OpenDataScotland / jkan

A lightweight, backend-free open data portal, powered by Jekyll, based on the JKAN project
https://opendata.scot
MIT License
6 stars 13 forks source link

script a check to check platform health e.g. org mismatches or datasets that are 404ing #32

Open KarenJewell opened 2 years ago

JackGilmore commented 2 years ago

@KarenJewell Do you think we still need this? We run the alive.py script daily to make sure we don't have any disappearing open data portals, and if individual datasets are removed from their portals then they are removed from opendata.scot on the Friday sync.

Only other work I can see us needing to do here would be the org mismatches but I'm not sure what that problem entails as I can't remember encountering it?

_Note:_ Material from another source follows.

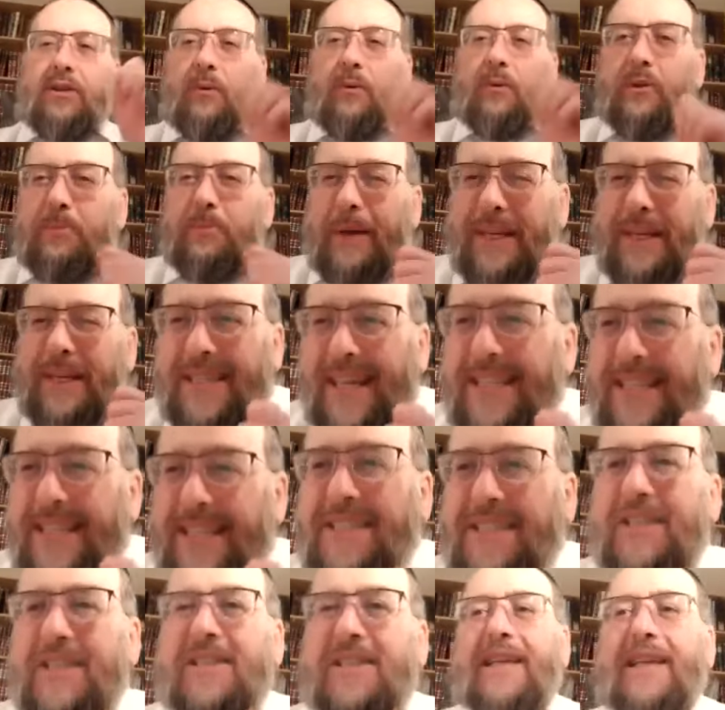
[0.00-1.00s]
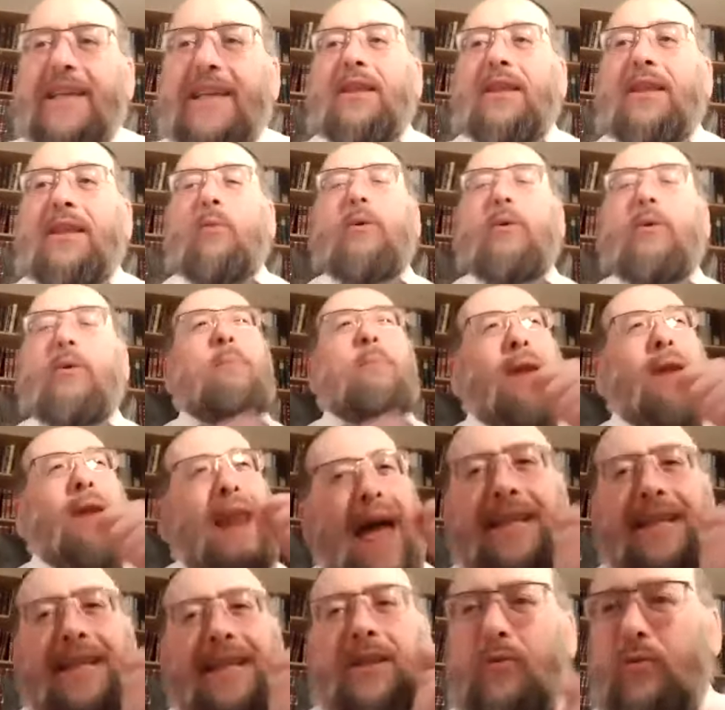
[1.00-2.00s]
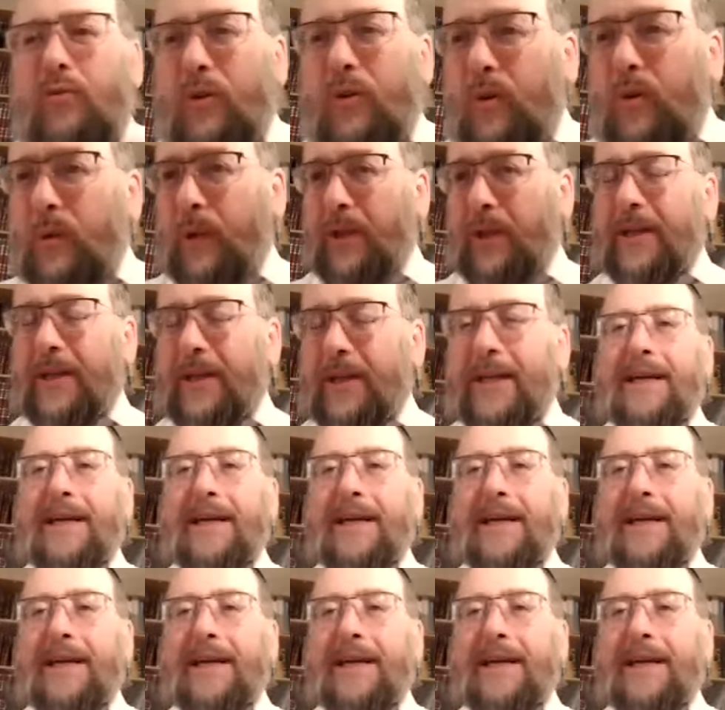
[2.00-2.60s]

it would make sense to say that we apply the rule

If we close this then I'd also consider closing OpenDataScotland/jkan#29

We do now have https://opendata.scot/analytics/platform-health/ for organisations at least and I can expand this report to also report on population of each of the fields in a dataset. If we're to do that though I would propose opening another issue.

KarenJewell commented 2 years ago

Related conversation copied from Slack (17 Jun 2022) https://opendatascotland.slack.com/archives/C02HEHDL8AY/p1655492751339199:

[Karen] Also, open to thoughts on this: https://github.com/OpenDataScotland/jkan/issues/32 Jack Gilmore's raised a good Q in it about redundant links. Now technically... if the whole publisher's portal is down or the dataset is removed, we don't list it anymore, so opportunities for deadlinks are few. BUT it is possible that a listing is just neglected, or migrated and the old link isn't removed, but the underlying file location is changed, so we end up with some deadlinks. We have no way of telling unless we call each and every file, but it takes a long time to do that (upward of 20 mins on my last check) so, not worth it? We live with the deadlinks? Or is there a better way than my wee looping requests function?

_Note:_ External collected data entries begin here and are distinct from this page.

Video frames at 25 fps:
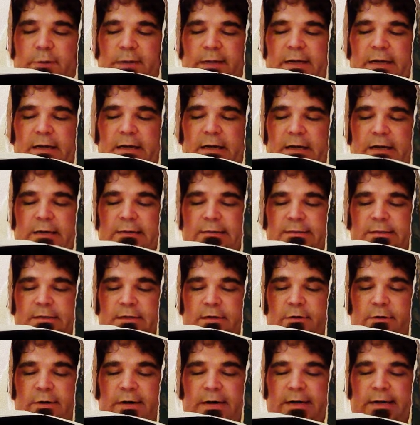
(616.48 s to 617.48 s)

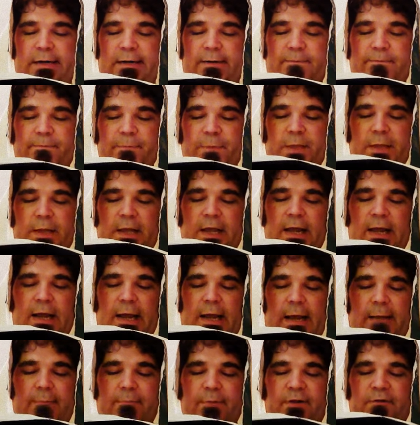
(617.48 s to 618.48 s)
consecrated.
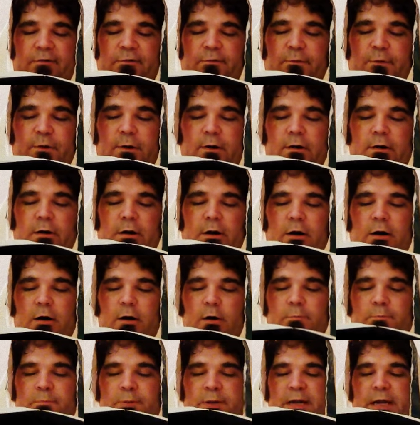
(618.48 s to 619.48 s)
And before
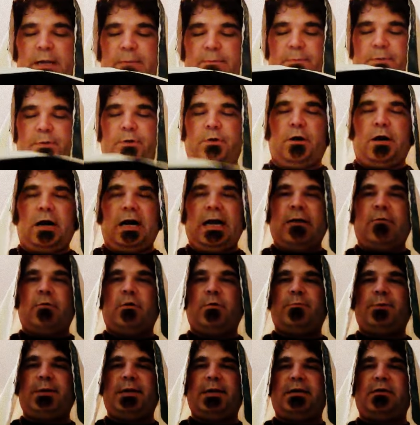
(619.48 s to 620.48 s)
all people, I
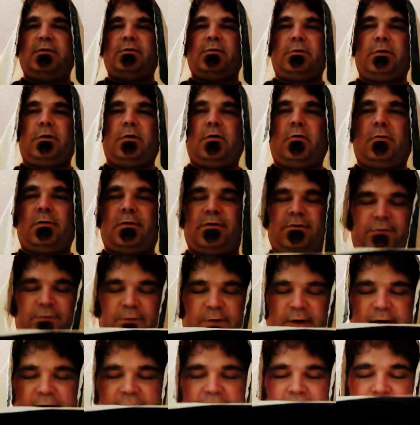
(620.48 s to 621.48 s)
will be
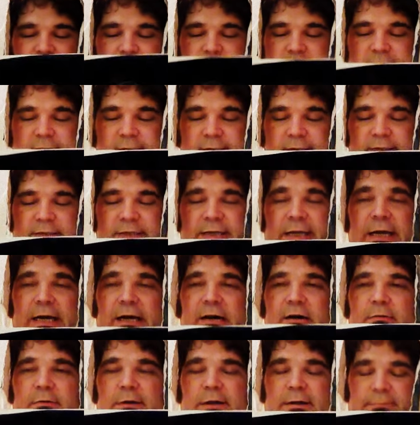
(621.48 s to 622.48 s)
glorified. This is
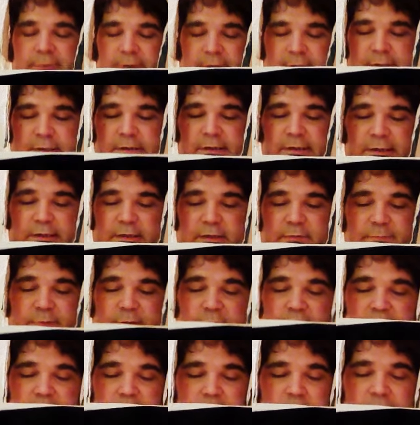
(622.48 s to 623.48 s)
Yahweh we're talking
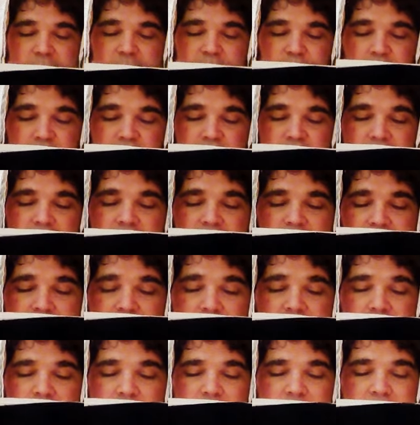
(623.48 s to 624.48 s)
about here. And
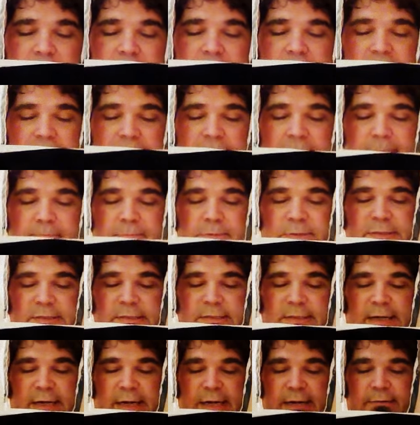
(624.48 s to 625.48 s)
Aaron kept
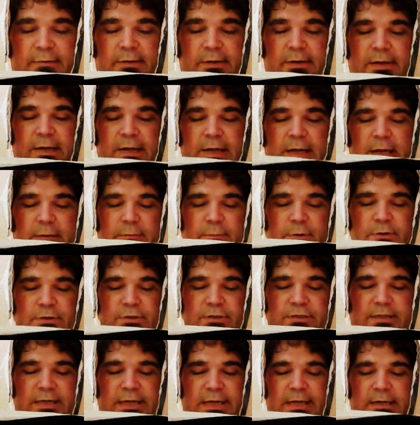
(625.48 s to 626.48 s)
silent. And
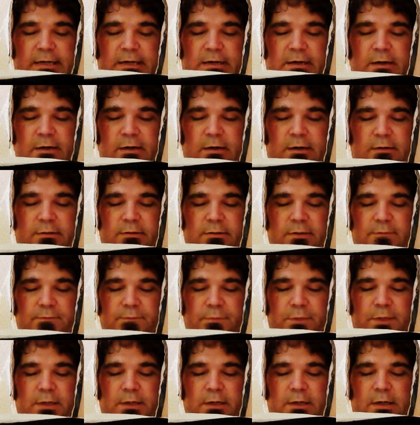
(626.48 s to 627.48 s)
Moshe called
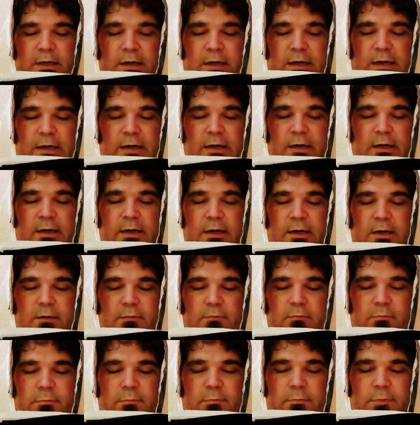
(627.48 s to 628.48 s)

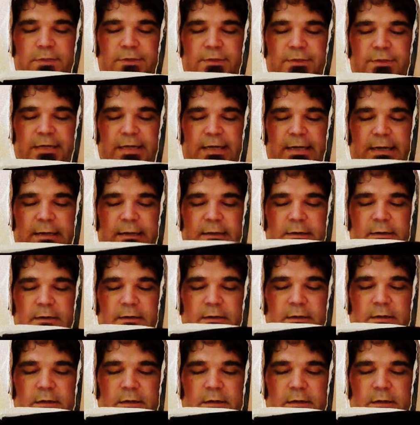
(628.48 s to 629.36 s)
Mishael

[Jack] Just for clarity, what are you looking to check for deadlinks? The original dataset link? Or the actual individual resources under the dataset? Or both?GitHub Actions could help to solve some of the time/resource-based issues here I think. You can run jobs in parallel so we could even try something super simple like splitting the link list in half and giving half to each job. I'm also assuming Python supports some sort of concurrent functionality for sending HTTP requests?

[Andrew] Could you maybe have a facility for someone to report a link as dead and then add that link to a list of known dead links that can be checked to see if just down or gone after a certain number of checks? That would save having to check every link.

[Karen] It’s the resources links (asset link)